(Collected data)
○ ○ ○ ○

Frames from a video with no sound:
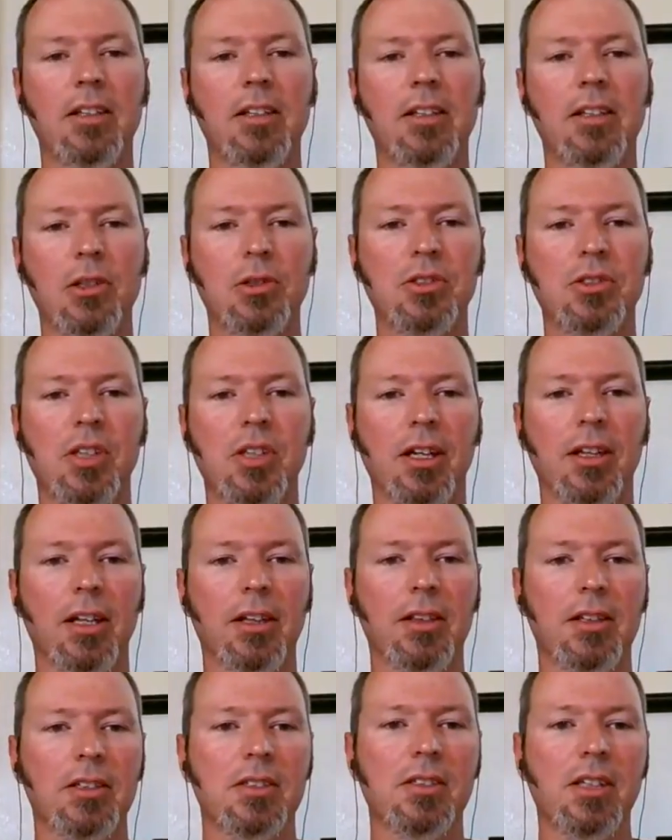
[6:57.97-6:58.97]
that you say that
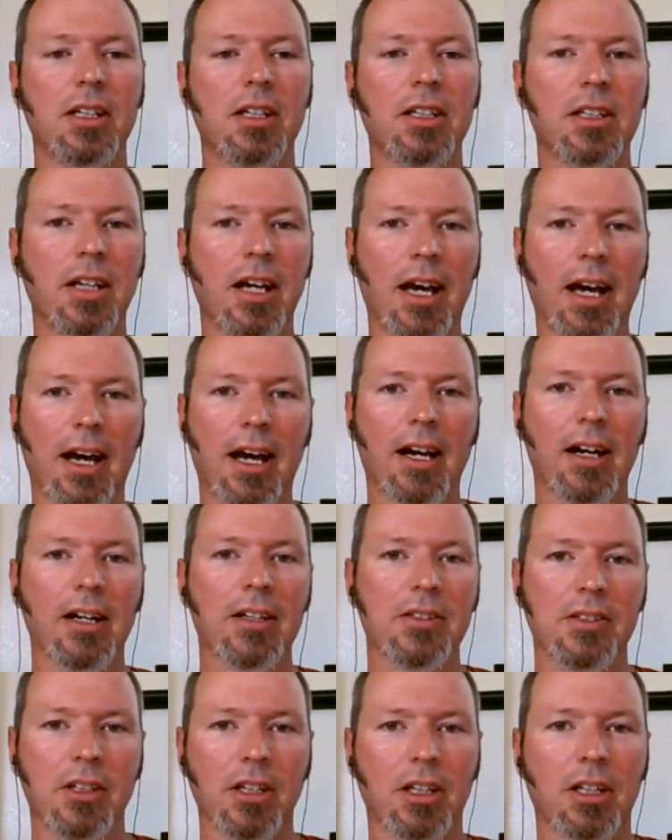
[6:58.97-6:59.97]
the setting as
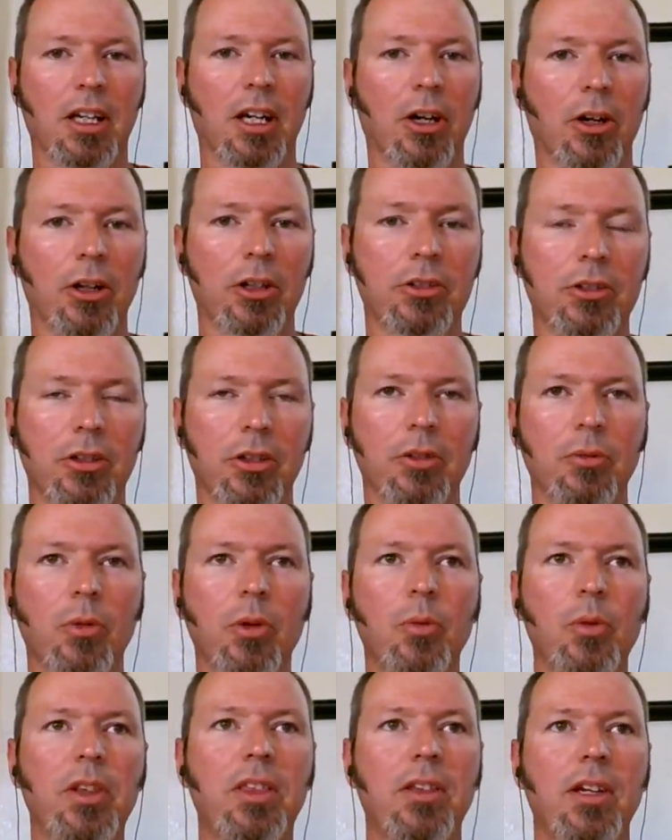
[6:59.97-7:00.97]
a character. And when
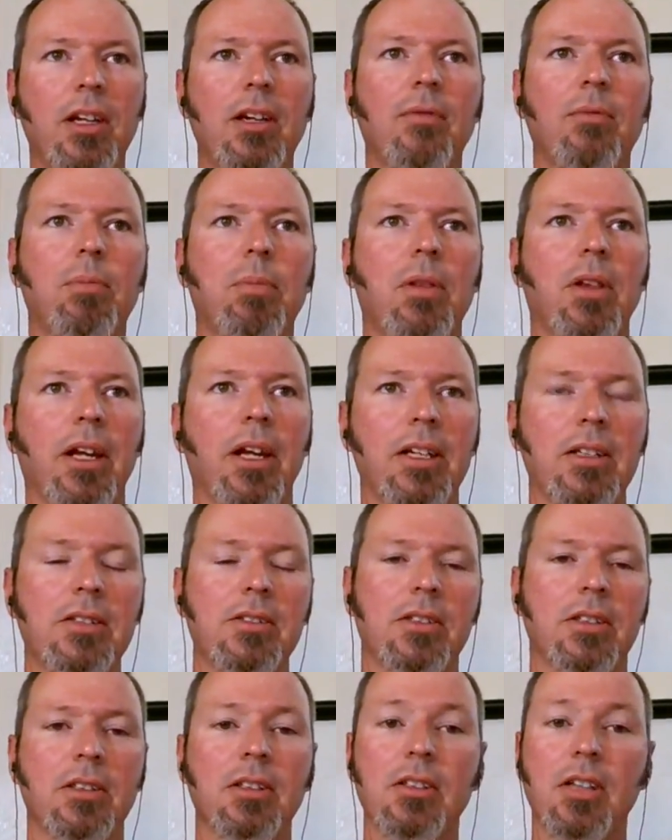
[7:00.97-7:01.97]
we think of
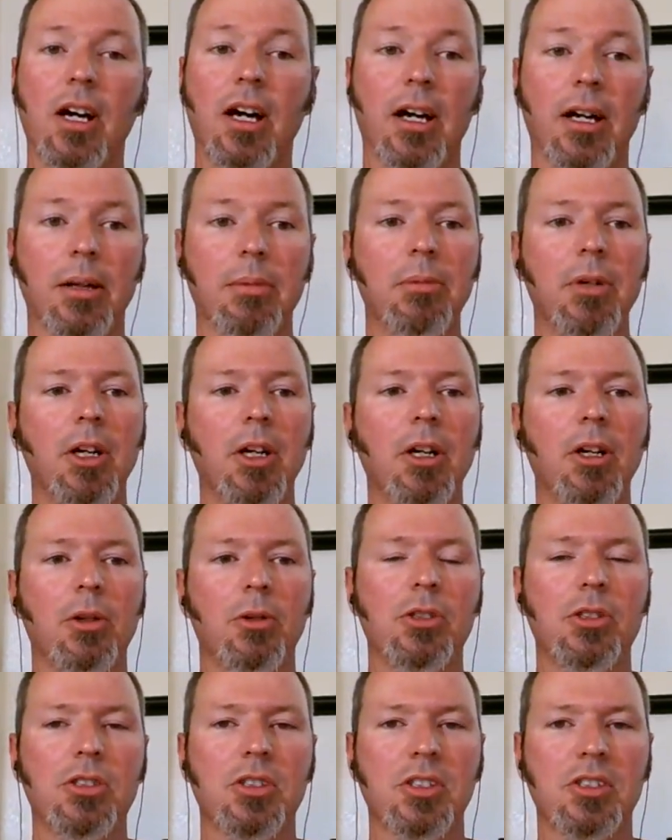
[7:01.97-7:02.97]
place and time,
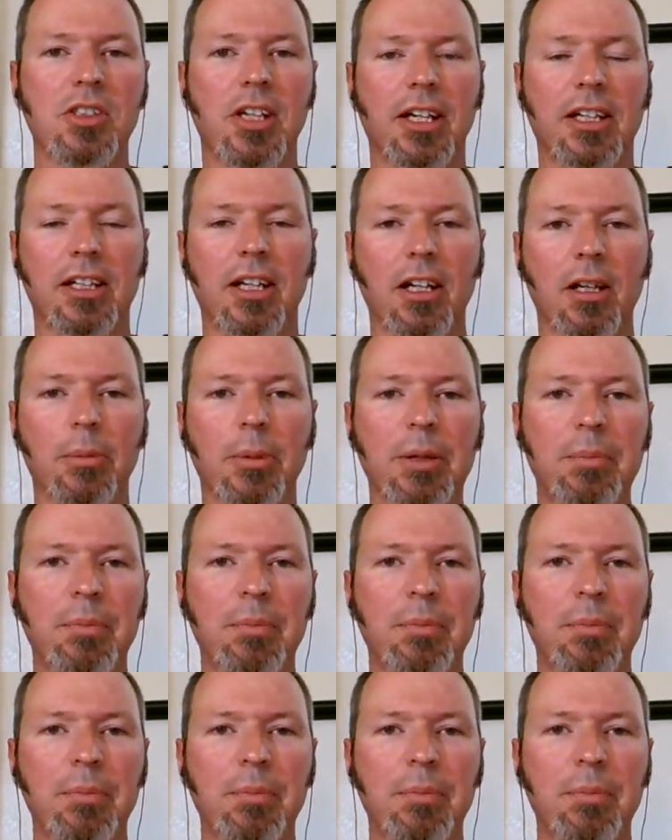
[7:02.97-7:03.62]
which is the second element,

○ ○ ○ ○

**WHAT NEEDS TO BE DONE:** All of the data gets printed again exactly; the pictures do not.

**SOLUTION FOR THIS TASK:**
Frames from a video with no sound:
[6:57.97-6:58.97]
that you say that
[6:58.97-6:59.97]
the setting as
[6:59.97-7:00.97]
a character. And when
[7:00.97-7:01.97]
we think of
[7:01.97-7:02.97]
place and time,
[7:02.97-7:03.62]
which is the second element,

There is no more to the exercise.